··· EXTRACTED MATERIAL

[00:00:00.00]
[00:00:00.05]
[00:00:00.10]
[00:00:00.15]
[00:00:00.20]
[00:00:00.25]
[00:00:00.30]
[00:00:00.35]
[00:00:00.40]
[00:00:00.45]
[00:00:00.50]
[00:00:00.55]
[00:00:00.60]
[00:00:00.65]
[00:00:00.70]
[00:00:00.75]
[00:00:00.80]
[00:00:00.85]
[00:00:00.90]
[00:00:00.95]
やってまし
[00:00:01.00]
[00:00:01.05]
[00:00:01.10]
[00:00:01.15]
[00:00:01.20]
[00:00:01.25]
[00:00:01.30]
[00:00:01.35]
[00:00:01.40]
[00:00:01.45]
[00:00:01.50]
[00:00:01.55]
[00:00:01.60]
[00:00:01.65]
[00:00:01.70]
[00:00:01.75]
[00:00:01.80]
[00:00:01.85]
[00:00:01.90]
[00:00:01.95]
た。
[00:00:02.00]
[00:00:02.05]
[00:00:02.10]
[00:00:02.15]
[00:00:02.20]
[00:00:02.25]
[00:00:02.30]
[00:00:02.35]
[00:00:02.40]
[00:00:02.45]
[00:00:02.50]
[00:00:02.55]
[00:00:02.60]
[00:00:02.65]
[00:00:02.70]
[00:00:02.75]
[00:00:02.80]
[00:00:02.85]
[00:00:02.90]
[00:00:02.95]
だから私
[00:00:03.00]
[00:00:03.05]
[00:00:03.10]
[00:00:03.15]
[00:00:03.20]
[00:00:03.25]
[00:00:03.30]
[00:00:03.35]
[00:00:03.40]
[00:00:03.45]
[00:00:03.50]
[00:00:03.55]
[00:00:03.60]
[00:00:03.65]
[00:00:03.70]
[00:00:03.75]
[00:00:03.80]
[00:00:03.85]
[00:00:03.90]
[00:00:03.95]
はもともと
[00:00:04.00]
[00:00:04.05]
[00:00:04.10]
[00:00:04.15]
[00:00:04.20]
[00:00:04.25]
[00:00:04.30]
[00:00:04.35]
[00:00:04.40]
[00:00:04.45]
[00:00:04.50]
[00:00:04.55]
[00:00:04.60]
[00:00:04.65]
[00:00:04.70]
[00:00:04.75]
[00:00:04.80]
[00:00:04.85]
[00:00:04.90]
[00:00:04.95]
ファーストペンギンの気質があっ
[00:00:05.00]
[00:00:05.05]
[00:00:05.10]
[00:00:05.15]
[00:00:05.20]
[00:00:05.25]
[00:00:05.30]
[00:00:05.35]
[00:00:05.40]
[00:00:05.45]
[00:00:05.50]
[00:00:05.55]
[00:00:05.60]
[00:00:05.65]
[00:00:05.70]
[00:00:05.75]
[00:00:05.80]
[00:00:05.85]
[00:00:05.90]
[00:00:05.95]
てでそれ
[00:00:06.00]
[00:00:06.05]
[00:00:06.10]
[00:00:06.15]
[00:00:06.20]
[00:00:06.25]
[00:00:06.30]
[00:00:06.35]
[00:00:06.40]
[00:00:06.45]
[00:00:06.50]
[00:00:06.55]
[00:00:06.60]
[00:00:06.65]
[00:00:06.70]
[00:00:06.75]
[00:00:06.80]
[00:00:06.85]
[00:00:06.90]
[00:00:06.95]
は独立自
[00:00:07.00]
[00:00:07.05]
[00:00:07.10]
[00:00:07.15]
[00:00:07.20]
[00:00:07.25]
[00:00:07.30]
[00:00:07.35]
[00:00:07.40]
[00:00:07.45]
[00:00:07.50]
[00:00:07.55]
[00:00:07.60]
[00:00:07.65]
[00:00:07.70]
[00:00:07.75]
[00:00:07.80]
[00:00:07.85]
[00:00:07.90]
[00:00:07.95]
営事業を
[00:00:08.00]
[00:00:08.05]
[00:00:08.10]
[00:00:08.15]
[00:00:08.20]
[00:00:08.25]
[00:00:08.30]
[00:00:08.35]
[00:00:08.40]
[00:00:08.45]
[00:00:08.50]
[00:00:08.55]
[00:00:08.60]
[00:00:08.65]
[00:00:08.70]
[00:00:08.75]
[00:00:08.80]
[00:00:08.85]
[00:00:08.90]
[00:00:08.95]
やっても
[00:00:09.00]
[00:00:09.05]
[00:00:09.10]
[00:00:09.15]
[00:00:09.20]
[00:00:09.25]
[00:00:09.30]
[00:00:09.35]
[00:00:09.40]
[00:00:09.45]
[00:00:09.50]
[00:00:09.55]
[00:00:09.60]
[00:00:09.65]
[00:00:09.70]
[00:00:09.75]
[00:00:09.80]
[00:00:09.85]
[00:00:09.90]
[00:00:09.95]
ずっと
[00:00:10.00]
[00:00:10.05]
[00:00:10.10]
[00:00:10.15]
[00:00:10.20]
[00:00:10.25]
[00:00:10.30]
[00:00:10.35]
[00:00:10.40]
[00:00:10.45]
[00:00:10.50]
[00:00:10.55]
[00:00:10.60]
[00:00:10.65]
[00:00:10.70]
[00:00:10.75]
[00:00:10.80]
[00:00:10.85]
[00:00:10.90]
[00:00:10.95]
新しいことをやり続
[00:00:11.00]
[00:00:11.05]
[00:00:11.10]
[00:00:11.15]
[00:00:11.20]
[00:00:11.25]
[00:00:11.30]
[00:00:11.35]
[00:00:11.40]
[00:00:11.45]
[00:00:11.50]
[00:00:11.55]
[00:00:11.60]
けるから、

······
··· EXTRACTED MATERIAL

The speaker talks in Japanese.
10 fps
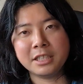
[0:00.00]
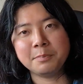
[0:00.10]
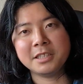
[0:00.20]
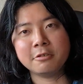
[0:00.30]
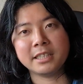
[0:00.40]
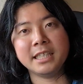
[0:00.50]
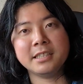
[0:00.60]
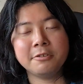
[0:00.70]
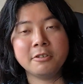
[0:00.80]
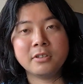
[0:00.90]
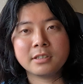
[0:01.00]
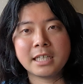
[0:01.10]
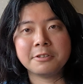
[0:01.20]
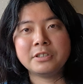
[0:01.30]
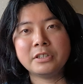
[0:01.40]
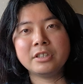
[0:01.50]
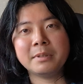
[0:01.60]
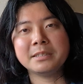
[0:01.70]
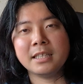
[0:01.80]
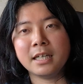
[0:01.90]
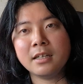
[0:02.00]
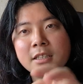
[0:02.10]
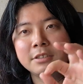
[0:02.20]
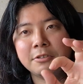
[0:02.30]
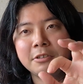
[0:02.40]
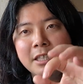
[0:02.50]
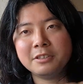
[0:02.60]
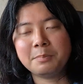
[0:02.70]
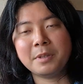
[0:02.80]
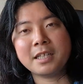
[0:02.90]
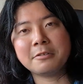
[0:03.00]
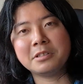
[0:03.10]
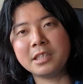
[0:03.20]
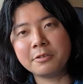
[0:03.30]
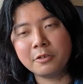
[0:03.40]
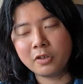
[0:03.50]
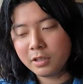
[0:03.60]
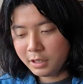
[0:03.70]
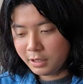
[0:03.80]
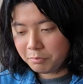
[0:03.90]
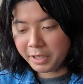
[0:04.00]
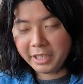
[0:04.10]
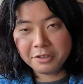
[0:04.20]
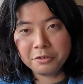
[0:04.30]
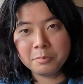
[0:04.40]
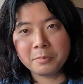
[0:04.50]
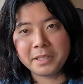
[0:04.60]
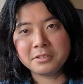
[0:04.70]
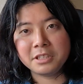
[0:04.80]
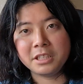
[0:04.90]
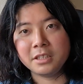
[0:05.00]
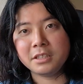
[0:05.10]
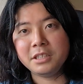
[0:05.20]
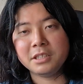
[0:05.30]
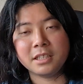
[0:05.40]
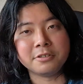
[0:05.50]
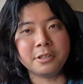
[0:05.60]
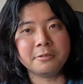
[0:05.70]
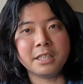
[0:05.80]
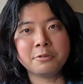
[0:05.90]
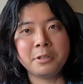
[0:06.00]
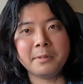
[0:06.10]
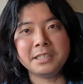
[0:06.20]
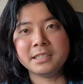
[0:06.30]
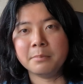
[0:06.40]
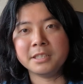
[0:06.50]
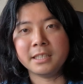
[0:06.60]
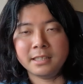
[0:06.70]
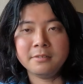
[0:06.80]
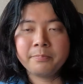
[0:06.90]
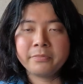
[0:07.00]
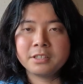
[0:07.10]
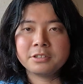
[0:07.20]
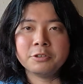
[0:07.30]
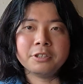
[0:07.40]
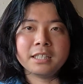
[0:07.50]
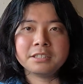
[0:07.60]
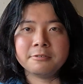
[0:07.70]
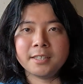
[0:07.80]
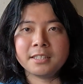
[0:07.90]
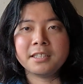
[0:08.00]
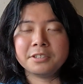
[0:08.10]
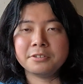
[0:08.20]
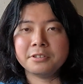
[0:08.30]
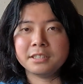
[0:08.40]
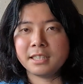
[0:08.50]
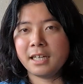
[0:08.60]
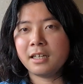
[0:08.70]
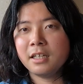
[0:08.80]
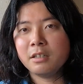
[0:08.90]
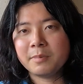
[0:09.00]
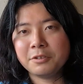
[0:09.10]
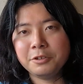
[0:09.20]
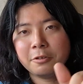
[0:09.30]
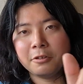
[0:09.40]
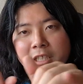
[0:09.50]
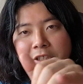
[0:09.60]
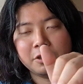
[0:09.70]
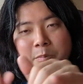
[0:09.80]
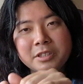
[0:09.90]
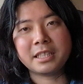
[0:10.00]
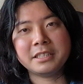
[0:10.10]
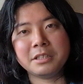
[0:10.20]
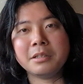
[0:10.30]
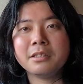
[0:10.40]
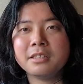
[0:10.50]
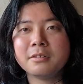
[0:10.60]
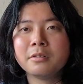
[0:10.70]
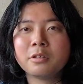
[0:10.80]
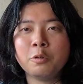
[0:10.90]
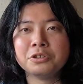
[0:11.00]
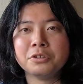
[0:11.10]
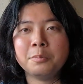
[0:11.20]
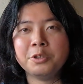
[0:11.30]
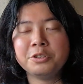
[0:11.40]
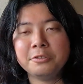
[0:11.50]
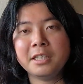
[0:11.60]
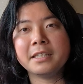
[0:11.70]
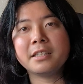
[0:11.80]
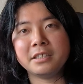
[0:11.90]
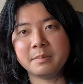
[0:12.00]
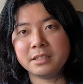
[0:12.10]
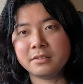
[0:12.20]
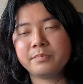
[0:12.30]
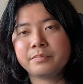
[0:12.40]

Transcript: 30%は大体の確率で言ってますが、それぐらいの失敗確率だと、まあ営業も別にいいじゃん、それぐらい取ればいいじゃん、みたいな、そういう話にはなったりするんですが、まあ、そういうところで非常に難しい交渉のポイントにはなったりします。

······

ASSIGNMENT:
Copy out, word for word, the part of the entries above that begins at the line with "[00:00:00.00]" and ends at the line with "[00:00:00.90]", including both.

ANSWER FOR THIS EXERCISE:
[00:00:00.00]
[00:00:00.05]
[00:00:00.10]
[00:00:00.15]
[00:00:00.20]
[00:00:00.25]
[00:00:00.30]
[00:00:00.35]
[00:00:00.40]
[00:00:00.45]
[00:00:00.50]
[00:00:00.55]
[00:00:00.60]
[00:00:00.65]
[00:00:00.70]
[00:00:00.75]
[00:00:00.80]
[00:00:00.85]
[00:00:00.90]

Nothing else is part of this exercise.